Bloomberg cited analysts Mr Atsushi Yamaguchi and Mr Peter Richardson as saying that BHP Billiton Limited may win 33% cut in copper processing fees for 2010 on raw material supply shortages.
Mr Yamaguchi a Tokyo based analyst at UBS AG said that the company may pay USD 50 per tonne and 5 cents a pound in so called treatment and refining charges in 2010. That’s down from USD 75 per tonne for smelting and 7.5 cents per pound for refining for 2009.
Mr Christine Meilton an analyst at London based Research Company CRU said that copper in London has more than doubled this year as China’s imports rose to a record. The fees for producing metal from semi processed ore known as concentrate drop when there is a shortage as smelters compete for supplies. The global deficit of the raw material may raise 5 fold to 1 million tonne in 2010.
Mr Yamaguchi said that “Negotiations will be tough for Japanese smelters, which will meet Freeport, the world’s biggest publicly traded copper producer, from today in Bangkok. BHP Billiton plans to meet the smelters next week in Tokyo. The Japanese companies are the top buyers of concentrate after China.

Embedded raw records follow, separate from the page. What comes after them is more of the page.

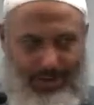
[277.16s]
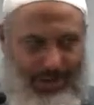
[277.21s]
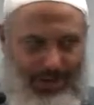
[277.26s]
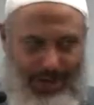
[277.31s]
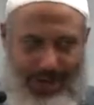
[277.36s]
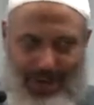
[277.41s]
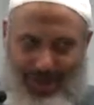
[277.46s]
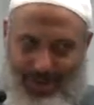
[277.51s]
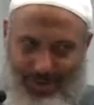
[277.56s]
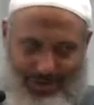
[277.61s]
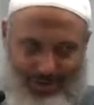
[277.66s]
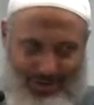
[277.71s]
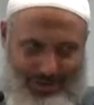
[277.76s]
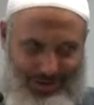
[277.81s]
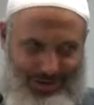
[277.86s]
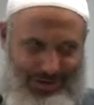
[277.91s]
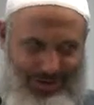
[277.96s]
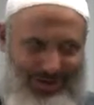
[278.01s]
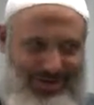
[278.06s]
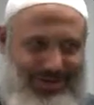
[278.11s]

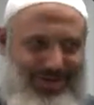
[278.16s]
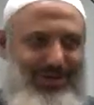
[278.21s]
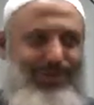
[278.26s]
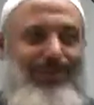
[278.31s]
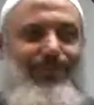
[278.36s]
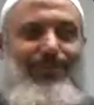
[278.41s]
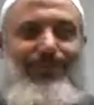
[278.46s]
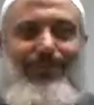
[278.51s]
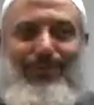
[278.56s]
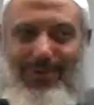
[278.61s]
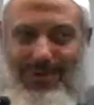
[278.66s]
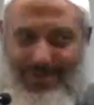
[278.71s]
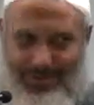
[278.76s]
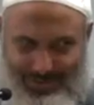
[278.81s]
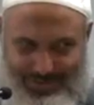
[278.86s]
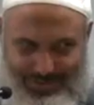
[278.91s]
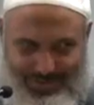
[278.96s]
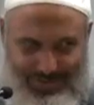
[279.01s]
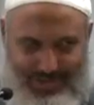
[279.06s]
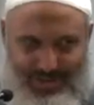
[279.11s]
Hungry,
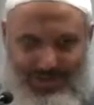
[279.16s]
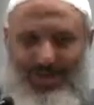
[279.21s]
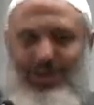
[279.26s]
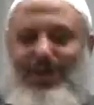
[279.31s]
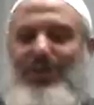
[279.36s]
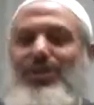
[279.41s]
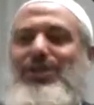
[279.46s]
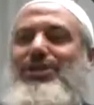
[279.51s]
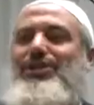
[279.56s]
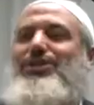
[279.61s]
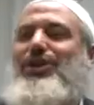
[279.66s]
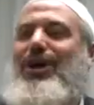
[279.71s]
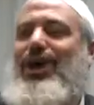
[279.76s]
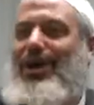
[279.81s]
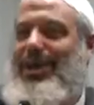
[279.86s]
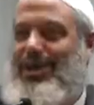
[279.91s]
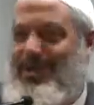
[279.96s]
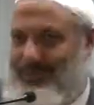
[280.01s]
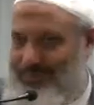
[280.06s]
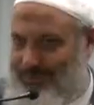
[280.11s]
thirsty,
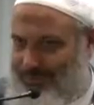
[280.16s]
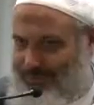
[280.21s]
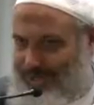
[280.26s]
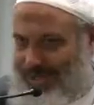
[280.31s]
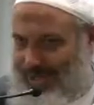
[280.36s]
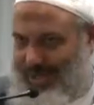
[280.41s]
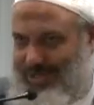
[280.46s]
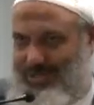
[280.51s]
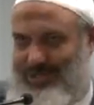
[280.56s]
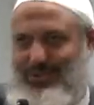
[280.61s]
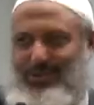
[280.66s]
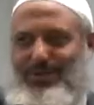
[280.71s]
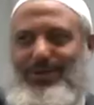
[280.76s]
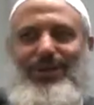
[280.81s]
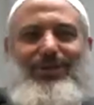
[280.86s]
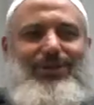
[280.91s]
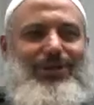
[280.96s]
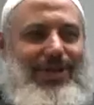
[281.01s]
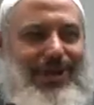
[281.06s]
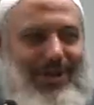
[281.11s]
tired for tahajjud,
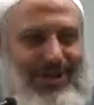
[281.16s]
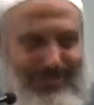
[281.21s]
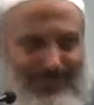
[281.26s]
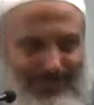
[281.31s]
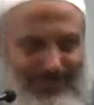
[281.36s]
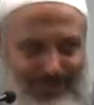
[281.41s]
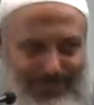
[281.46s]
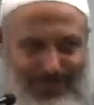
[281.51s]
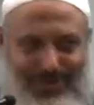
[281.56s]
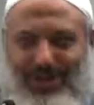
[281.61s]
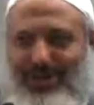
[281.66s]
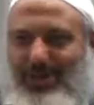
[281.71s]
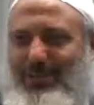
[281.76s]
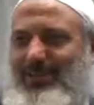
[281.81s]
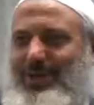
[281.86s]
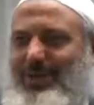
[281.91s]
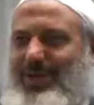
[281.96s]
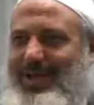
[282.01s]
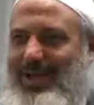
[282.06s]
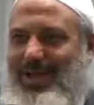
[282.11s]
tired for
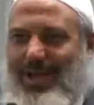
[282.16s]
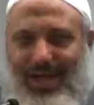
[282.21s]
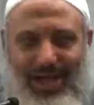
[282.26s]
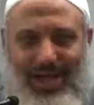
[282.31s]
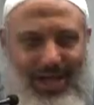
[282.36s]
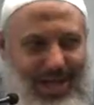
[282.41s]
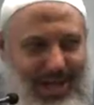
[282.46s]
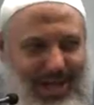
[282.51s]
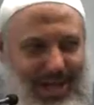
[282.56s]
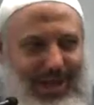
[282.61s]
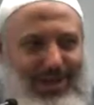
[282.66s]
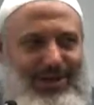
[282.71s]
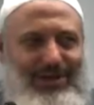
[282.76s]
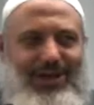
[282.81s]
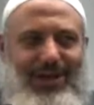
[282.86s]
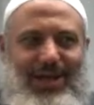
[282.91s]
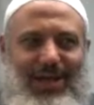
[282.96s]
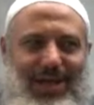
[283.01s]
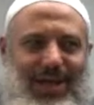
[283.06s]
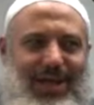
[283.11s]
taraweeh, and,
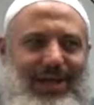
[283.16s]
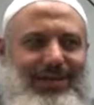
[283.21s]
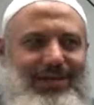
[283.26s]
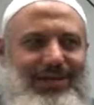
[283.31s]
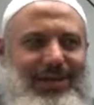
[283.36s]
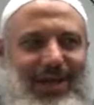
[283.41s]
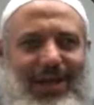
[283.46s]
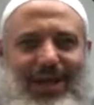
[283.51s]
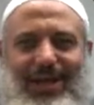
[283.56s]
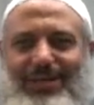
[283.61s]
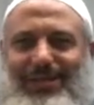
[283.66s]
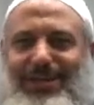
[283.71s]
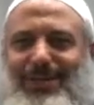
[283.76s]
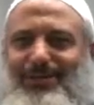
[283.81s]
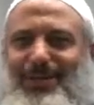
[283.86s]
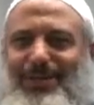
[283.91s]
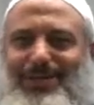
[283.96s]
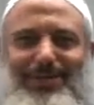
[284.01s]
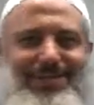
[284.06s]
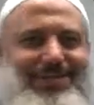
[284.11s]
and,
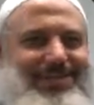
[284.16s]
and, but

Copper for delivery in 3 months gained 1.8% to USD 6,645 per tonne on the London Metal Exchange at 6:16 PM Tokyo time. The metal, used in pipes, tubes and cables reached USD 6,732 on October 26th 2009 the highest level since September 29th 2008. Treatment fees are expressed in dollars per ton of concentrate received and refining fees in cents per pound of copper contained in the concentrate. The fees are deducted from the price paid by smelters to miners for the concentrate.

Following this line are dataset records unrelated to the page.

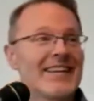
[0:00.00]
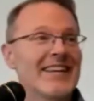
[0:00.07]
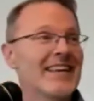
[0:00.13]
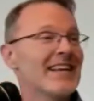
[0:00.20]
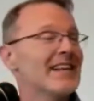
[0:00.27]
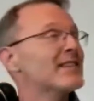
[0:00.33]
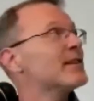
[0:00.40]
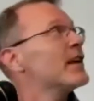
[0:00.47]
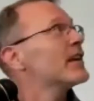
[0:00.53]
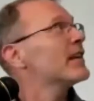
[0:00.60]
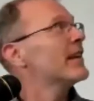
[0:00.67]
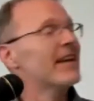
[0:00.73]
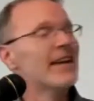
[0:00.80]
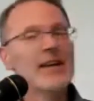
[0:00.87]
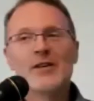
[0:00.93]
Yeah,
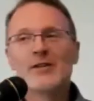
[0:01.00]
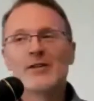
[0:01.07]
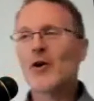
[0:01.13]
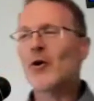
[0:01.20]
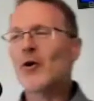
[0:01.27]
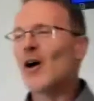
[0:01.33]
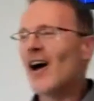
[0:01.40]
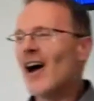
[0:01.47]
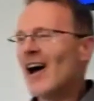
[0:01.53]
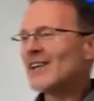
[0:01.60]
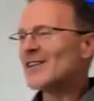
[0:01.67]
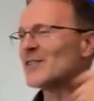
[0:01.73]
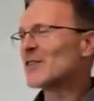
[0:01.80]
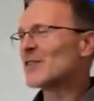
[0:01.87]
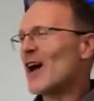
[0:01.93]
exactly. So
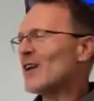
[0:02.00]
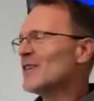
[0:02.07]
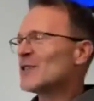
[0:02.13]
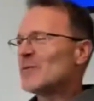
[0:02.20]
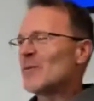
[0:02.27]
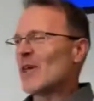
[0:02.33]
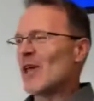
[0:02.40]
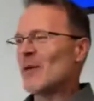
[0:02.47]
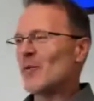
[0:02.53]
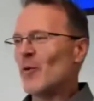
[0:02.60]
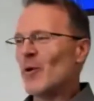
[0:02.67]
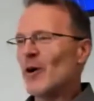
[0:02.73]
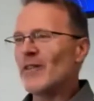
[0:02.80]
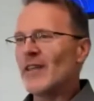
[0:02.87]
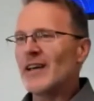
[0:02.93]
I just became
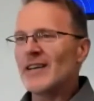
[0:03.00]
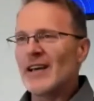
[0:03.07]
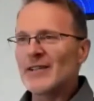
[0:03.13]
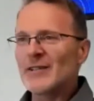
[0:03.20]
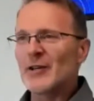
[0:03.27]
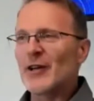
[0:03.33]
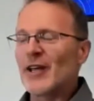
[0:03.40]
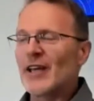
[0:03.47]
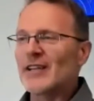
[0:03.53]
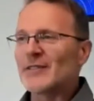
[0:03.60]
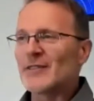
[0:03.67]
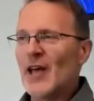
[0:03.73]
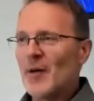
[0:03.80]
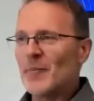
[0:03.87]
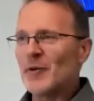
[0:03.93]
aware of that yesterday,
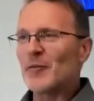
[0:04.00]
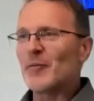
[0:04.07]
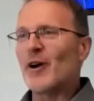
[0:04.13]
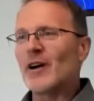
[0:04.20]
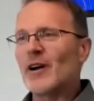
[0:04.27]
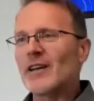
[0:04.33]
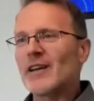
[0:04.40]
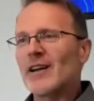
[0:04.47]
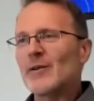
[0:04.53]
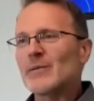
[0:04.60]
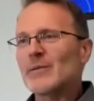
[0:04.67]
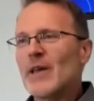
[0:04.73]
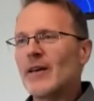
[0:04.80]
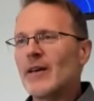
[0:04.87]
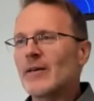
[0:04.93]
just happened upon it, and I
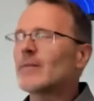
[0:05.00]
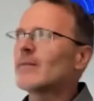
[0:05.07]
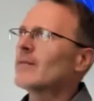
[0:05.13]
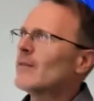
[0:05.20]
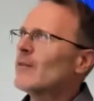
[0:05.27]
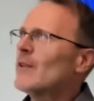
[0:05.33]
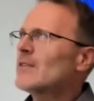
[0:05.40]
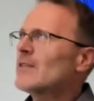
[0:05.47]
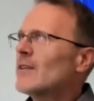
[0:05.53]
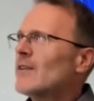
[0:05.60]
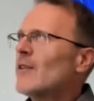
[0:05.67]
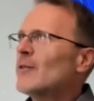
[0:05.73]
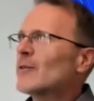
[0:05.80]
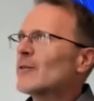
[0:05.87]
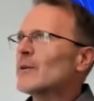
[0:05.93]
was like, that's
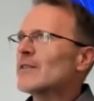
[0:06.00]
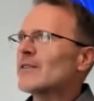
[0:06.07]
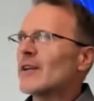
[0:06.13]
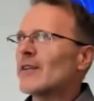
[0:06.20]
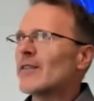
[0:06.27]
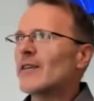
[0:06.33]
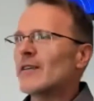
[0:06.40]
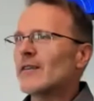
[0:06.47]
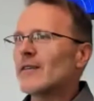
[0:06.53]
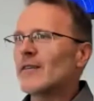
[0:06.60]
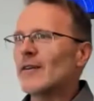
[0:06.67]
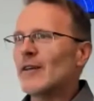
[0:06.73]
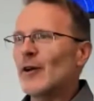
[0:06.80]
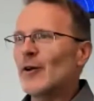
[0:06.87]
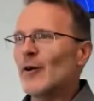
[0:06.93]
another reason I think,
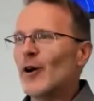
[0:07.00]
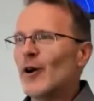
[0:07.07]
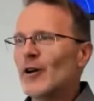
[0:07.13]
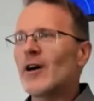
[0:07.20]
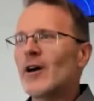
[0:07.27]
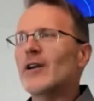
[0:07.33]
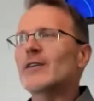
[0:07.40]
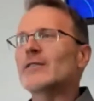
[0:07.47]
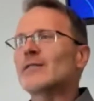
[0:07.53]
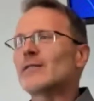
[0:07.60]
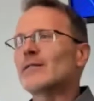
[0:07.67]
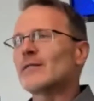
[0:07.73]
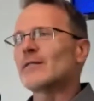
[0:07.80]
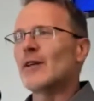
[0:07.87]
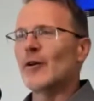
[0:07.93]
you know, our God
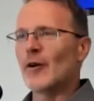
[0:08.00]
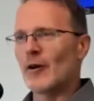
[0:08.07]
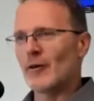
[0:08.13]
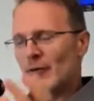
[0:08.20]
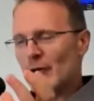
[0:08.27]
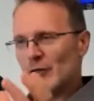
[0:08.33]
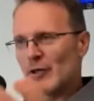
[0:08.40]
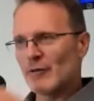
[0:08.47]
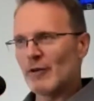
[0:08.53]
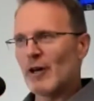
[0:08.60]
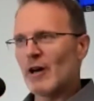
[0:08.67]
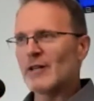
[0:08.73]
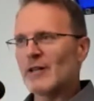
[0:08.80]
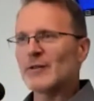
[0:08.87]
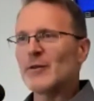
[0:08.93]
is, you know, our version of
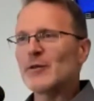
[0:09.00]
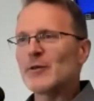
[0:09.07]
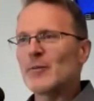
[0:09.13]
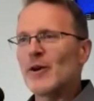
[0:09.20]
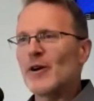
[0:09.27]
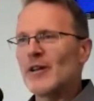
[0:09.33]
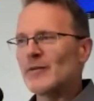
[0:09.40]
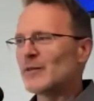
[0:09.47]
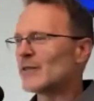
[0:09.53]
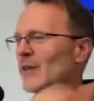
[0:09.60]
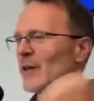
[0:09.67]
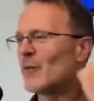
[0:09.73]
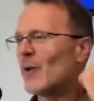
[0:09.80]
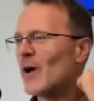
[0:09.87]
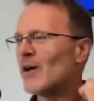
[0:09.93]
God is too small. And just
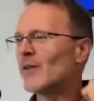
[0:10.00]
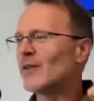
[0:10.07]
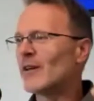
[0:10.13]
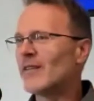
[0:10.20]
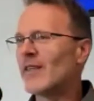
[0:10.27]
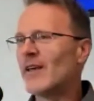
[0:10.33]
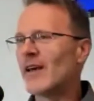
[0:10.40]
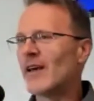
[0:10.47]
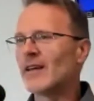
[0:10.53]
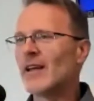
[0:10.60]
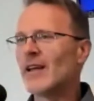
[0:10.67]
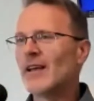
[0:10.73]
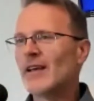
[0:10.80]
like, wow, look at that.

Mr Yamaguchi said that “Given current foreign exchange rate trends, copper prices and sulfuric acid prices, around 13 cents per pound may be the level at which the Japanese operators can remain profitable. The 13 cents per pound level is equivalent to USD 55 per tonne and 5.5 cents per pound.

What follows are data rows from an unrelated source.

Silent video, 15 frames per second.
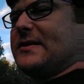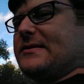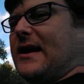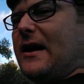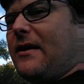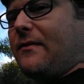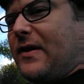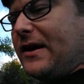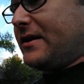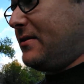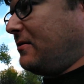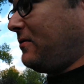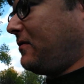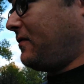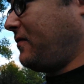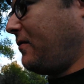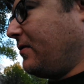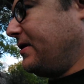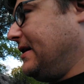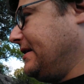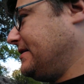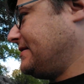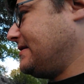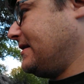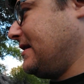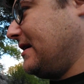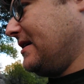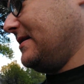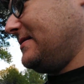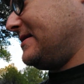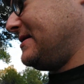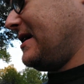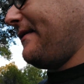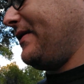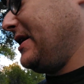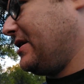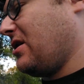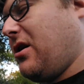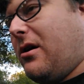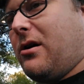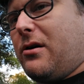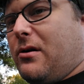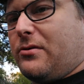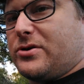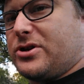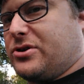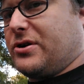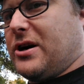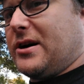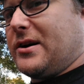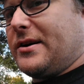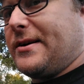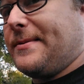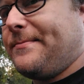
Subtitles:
it's out of like an old 40s Chevy car or truck.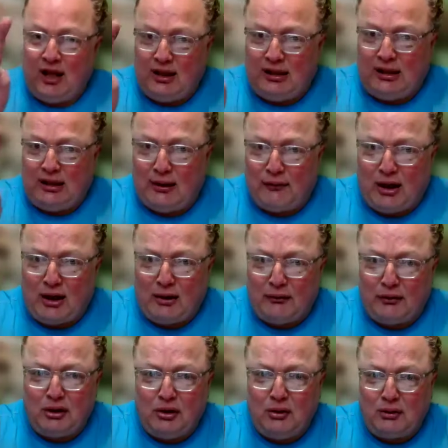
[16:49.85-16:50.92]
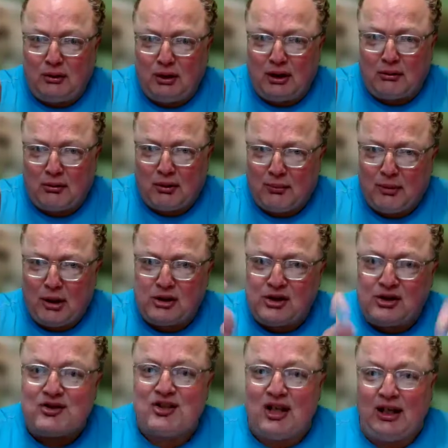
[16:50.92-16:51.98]
in the event of a nuclear
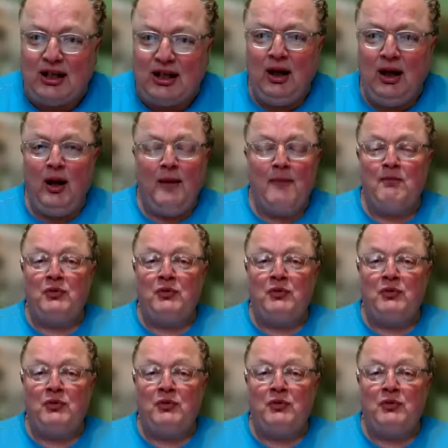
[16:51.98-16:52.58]
emergency.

According to Mr Yamaguchi, that would be the same level that BHP and the Japanese companies agreed for mid year contracts started in July which typically cover less than 20% of the smelters needs.
Japan’s largest smelter is Pan Pacific Copper Company owned 66% by Nippon Mining & Metals Company and 34% by Mitsui Mining & Smelting Company. Sumitomo Metal Mining Company ranks second ahead of Mitsubishi Materials Corporation Producers including Pan Pacific cut production this year as the global recession reduced demand.